Lo schieramento politico del Presidente Macron viene sconfitto ai ballottaggi, molti ministri uscenti hanno dovuto subire l’onta della mancata rielezione. Eppure, i cittadini votanti d’oltralpe hanno dimostrato più saggezza di quanto in apparenza non sembri. Ecco perché, anche se prima di tutto è d’obbligo una premessa: quando a recarsi ai seggi è meno di un avente diritto su due, a perdere è l’arco costituzionale nel proprio insieme, poiché l’offerta politica corrente viene giudicata inadeguata nei confronti delle nuove e più drammatiche emergenze domestiche e internazionali, e non idonea a modificare in meglio la condizione di chi ha scelto di astenersi e di non partecipare al processo democratico.
Al netto di tale doveroso prologo, i Francesi hanno dimostrato saggezza nel complesso del comportamento espresso alle urne prima per le presidenziali e poi per le consultazioni parlamentari. Hanno scelto di relegare la destra populista all’opposizione, valorizzandone tuttavia quegli elementi di canalizzazione della protesta e del disagio sociale secondo il principio per cui “se la soluzione politica è sbagliata, la denuncia del sottostante problema è giusta poiché il disagio è reale”.
Per questo, come Capo dello Stato, hanno privilegiato la continuità rappresentata da Macron, un tecnocrate politicamente nato a sinistra con Francois Holland ma divenuto l’erede della tradizione gollista rimasta orfana di un leader dopo la debacle di Sarkozy allievo del compianto Chirac.
I votanti hanno successivamente articolato la propria preferenza alle elezioni per la Camera: hanno lasciato la maggioranza dei seggi, sebbene solo più relativa, ai macroniani, infliggendo una sonora punizione verso quei Ministri responsabili della crisi economico sociale seguita alla gestione della pandemia e del lockdown del 2020-21; in tal modo, comunque, il partito del rieletto Presidente della Repubblica conserva il diritto dovere di formare una diversa compagine esecutiva dotata di una più spiccata sensibilità sociale e meno incline ai diktat dei ragionieri di Bruxelles e delle agenzie di rating.
Per questo motivo, le preferenze uscite dalle urne hanno assegnato il secondo posto assoluto alla coalizione progressista di Jean Luc Melenchon, il Jospin del ventunesimo secolo che per pochissimo aveva mancato l’appuntamento al ballottaggio presidenziale, ma è stato puntuale a quello del secondo turno parlamentare. Il programma della sinistra che riunisce le anime del socialismo, del post comunismo e dell’ambientalismo, è imperniato sulla istituzione di un salario minimo, sulla riduzione dell’orario di lavoro a parità di tutele e sulla cancellazione del progetto di Macron di riforma delle pensioni.

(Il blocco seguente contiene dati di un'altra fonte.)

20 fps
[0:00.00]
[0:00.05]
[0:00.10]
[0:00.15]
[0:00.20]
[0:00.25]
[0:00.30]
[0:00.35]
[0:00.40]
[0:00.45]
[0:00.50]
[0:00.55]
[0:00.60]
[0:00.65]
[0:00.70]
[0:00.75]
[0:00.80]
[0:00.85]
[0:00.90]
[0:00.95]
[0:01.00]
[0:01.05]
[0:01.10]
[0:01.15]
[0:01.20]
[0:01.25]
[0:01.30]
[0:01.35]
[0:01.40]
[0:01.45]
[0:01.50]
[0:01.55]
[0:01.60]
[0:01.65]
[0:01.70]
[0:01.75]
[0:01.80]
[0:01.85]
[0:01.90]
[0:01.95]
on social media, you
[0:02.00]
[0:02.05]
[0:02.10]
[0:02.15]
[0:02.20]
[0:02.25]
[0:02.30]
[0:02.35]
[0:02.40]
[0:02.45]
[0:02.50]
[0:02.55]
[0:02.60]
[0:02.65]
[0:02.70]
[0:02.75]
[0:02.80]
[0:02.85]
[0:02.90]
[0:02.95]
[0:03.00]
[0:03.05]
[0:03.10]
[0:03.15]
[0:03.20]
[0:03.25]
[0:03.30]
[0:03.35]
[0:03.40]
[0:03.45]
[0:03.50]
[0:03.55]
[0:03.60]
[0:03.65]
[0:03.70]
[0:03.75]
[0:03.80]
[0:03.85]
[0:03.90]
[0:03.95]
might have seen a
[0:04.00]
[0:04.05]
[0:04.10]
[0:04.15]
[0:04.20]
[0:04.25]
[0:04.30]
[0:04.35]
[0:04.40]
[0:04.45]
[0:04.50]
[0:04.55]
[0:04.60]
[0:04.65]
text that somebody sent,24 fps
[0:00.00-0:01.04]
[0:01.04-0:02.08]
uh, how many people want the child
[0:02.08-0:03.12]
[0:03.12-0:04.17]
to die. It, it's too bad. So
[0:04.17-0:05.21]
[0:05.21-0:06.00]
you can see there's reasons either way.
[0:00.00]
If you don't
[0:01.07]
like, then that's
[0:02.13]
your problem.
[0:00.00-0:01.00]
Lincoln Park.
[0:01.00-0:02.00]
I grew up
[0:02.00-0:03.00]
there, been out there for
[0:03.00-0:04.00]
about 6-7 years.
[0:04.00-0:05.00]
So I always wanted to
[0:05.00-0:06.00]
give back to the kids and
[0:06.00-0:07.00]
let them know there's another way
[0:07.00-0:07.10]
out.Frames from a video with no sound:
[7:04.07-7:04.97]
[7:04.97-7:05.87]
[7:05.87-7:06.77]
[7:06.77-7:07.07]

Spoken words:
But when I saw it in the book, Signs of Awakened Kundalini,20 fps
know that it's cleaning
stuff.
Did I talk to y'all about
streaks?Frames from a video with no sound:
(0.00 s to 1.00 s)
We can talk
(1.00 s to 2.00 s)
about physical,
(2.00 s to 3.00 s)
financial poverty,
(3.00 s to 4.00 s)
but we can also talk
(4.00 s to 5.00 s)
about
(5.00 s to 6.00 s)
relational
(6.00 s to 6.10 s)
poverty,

Quale scenario è probabile in definitiva? Non è da escludere che le componenti più moderate e meno ortodosse del cartello elettorale di Melenchon decidano di avviare con il partito presidenziale un negoziato volto a condizionare, con propri ministri e punti programmatici chiave, la formazione e l’azione del futuro governo, avvicinandolo a quello di Olaf Scholz e introducendo anche oltralpe il salario minimo.
Attenzione, però: che ne sarà del trattato del Quirinale firmato da Draghi e da Macron e che puntava a creare un assetto di rapporti di forza, euro Mediterraneo, competitivo e collaborativo alla pari con quello nordico incardinato su Berlino?
Un punto è certo: tedeschi e francesi hanno voluto lasciarsi alle spalle l’eredità, non felice, delle intese tra Merkel e Sarkozy prima e tra Merkel e Macron poi, in quanto facendo leva sulla tecnocrazia e su un utilizzo nazionalista dello strumento Europeo, nei fatti hanno svuotato la UE, rendendola una unione puramente intergovernativa, soggetta al potere di veto del più piccolo degli Stati, dipendente dalle forniture energetiche e industriali di due regimi non democratici come Russia e Cina e schiacciato e irrilevante nel confronto tra Washington, Mosca e Pechino.